Leonardo was born in 1452 and studied under Verrocchio.  He strongly felt that painting was a science which produced material works of art by imitating nature.  He relied on experimentation and observation and was opposed to speculation that was not based on experiment.  This involved mathematical perspective and the study of nature.  Leonardo felt that experiment was the "common mother of all the Sciences and the Arts."  (Blunt)  Realism had proportions that produced an academic uniformity in the human figure.  Leonardo felt that it was necessary to have a variety in proportion to best mimic nature. 

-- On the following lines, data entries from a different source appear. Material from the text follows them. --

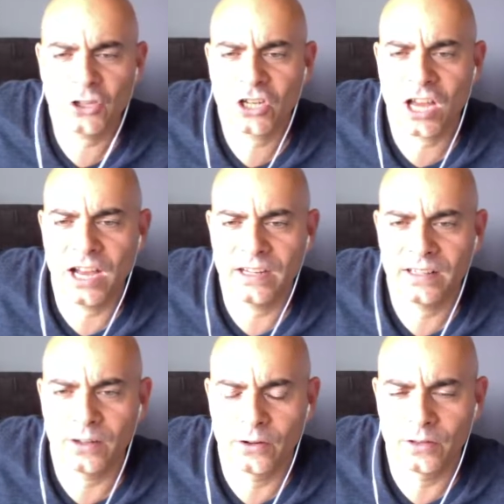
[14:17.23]
cut
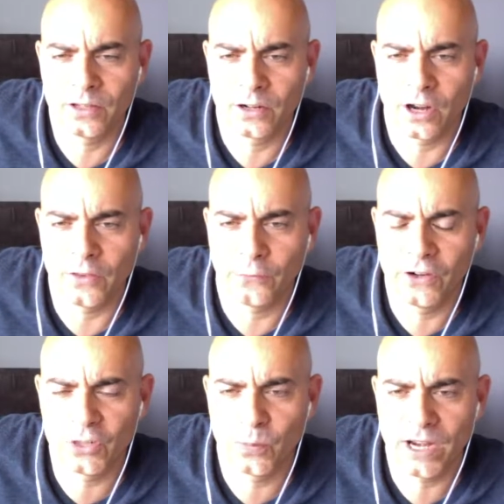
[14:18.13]
or that they're on the
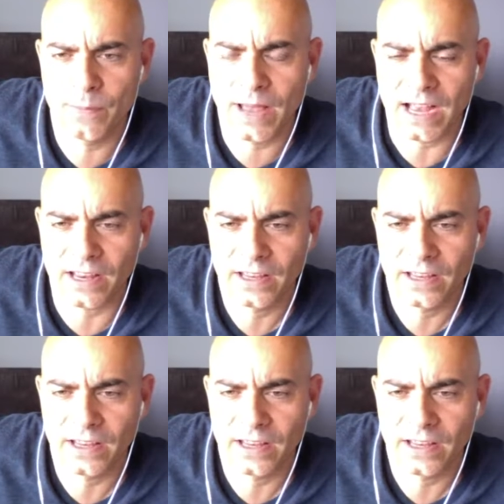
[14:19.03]
fringe of bringing back?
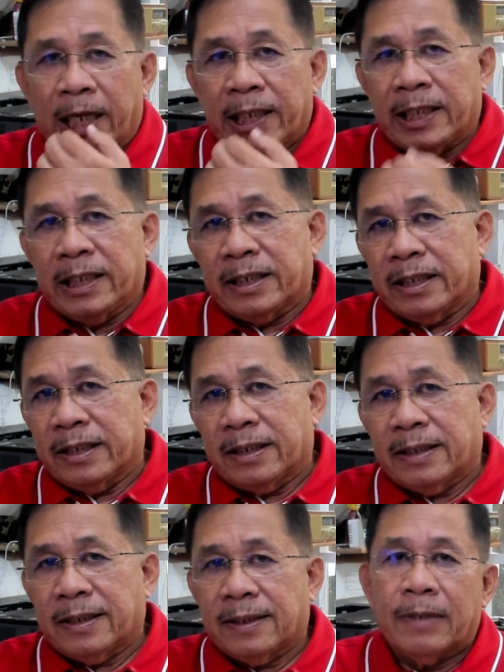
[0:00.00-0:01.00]
This
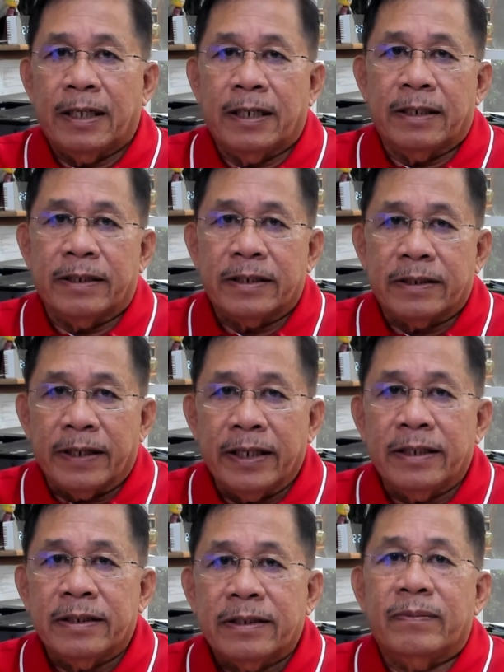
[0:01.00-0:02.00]
is a
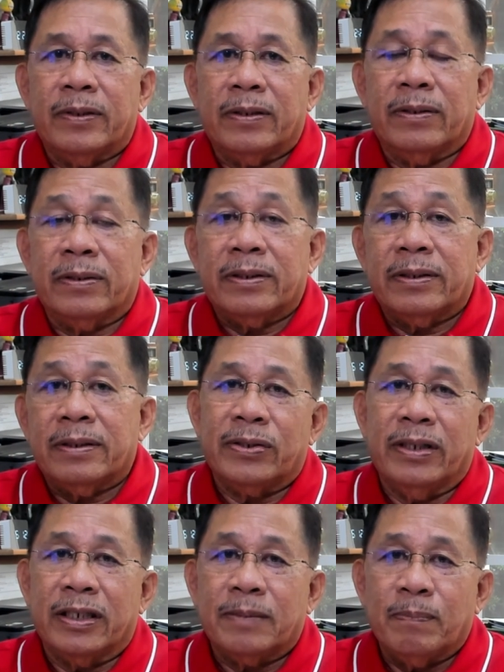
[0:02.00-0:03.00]
restraint because
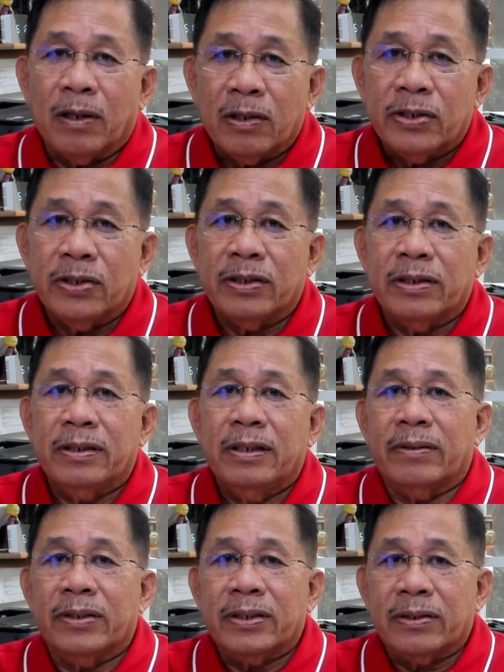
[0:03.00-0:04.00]
the expulsion
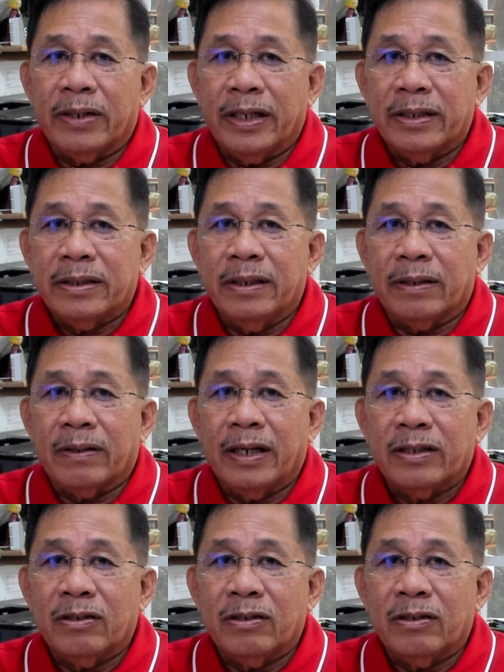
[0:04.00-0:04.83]
restrains the right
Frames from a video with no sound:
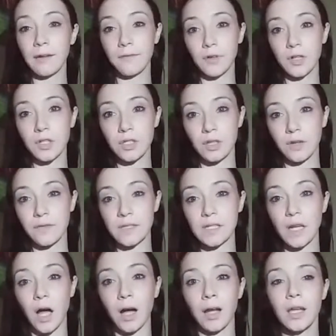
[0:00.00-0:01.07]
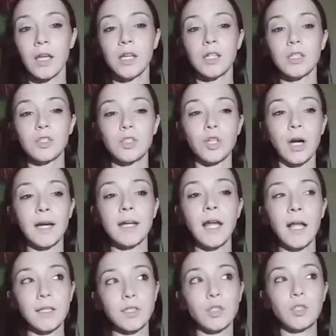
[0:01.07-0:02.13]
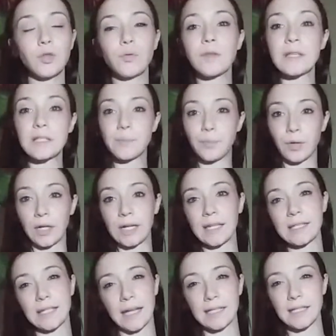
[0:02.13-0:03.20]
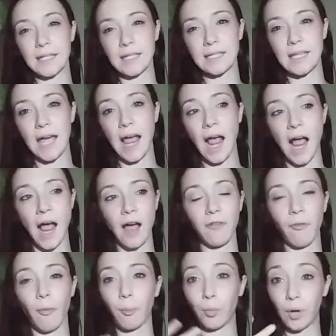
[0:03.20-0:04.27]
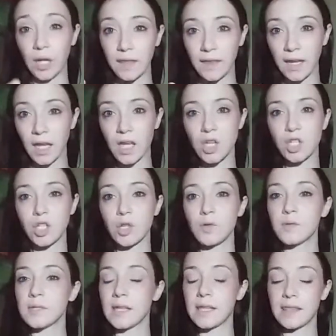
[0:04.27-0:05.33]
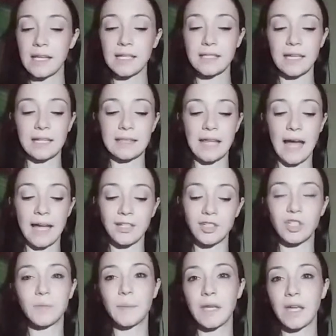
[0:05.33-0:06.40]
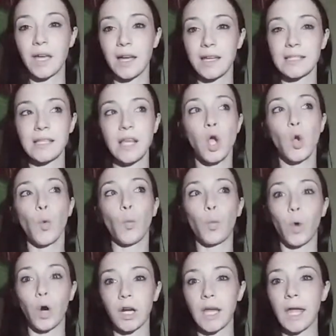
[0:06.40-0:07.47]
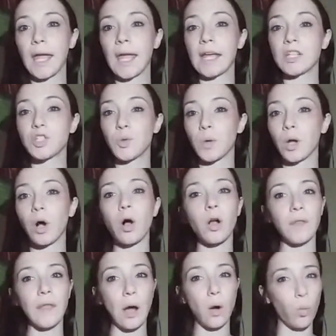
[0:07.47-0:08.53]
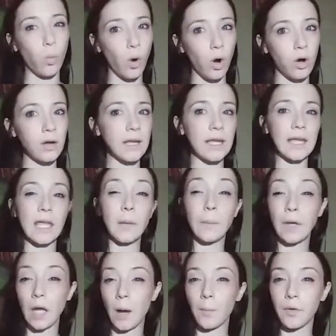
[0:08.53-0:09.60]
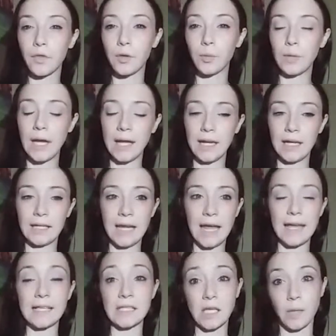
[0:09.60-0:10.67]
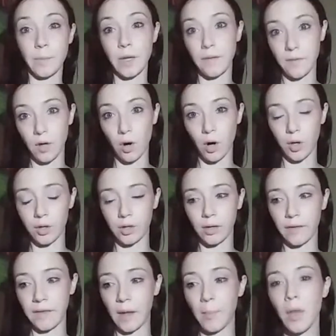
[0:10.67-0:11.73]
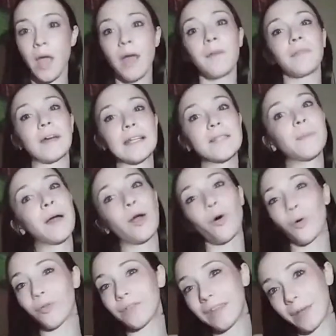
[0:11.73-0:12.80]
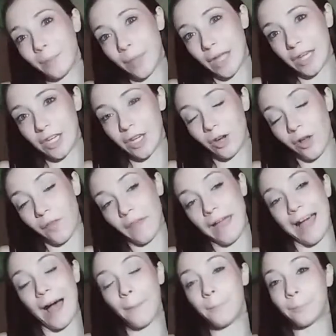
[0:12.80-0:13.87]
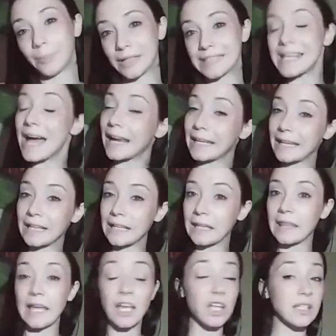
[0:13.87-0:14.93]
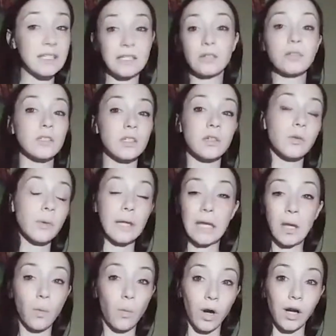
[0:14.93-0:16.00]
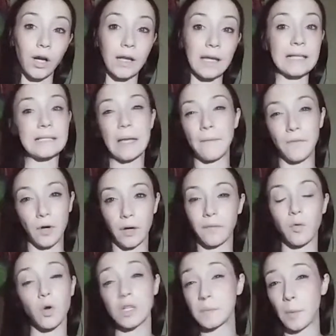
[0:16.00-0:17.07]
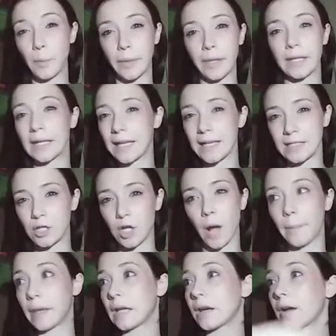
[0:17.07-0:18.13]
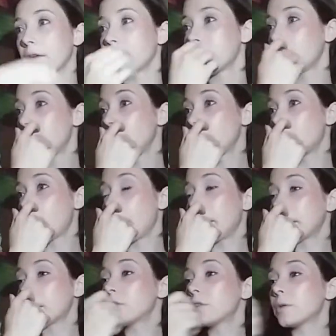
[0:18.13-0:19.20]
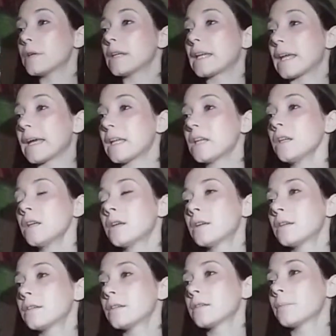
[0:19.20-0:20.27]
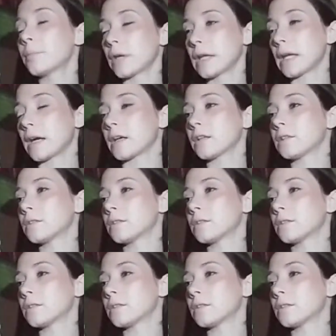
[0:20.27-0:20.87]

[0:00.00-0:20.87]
for a service dog, try not to do these breeds that tend to have breathing issues and things like that, just because working and doing all that walking, keeping up with you day to day is going to be even harder on them. That's my only opinion on that, but technically they could still do any work except for, of course, mobility because they're not big enough. You do it again? Bring it here.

 Born in 1475, Michaelangelo had a allegiance to beauty rather than to scientific truth.  He did not like exactness in art but beauty in art.  Michelangelo felt that an artist inspired by nature must transform what he sees to an ideal standard in his mind.  He felt that beauty was the light which eminates from the face of God.  Therefore, he focused on more spiritual qualities than physical qualities.  Following the Reformation and Counter-Reformation, Michelangelo developed more of a mysticism in his work as a way of escaping from the crumbling world around him.  His images of the human form became more exaggerated and distorted.

Leonardo felt that the highest form of art was painting.  He thought of painting as knowledge with a certainty of methods and a completeness of knowledge represented by the end result.  Leonardo felt painting had more artistic truth than that of poetry or sculpture.  Which better reflects the essence of God, a word or a painting?


                                                                             GOD


 Sculpture, Leonardo felt, was limiting in that it didn't produce color or aerial perspective.  Michelangelo, as we know, was a master of marble sculpture.  In sculpting, he thought of himself as cutting away until he "reveals or discovers that statue within" a piece of marble.  Michelangelo was opposed to the mathematical methods and approaches evidenced in Leonardo's theories.

Both artists studied the human form.  Both artists felt that a painter must be a great and skillful master.  Michelangelo felt that they should also have piety.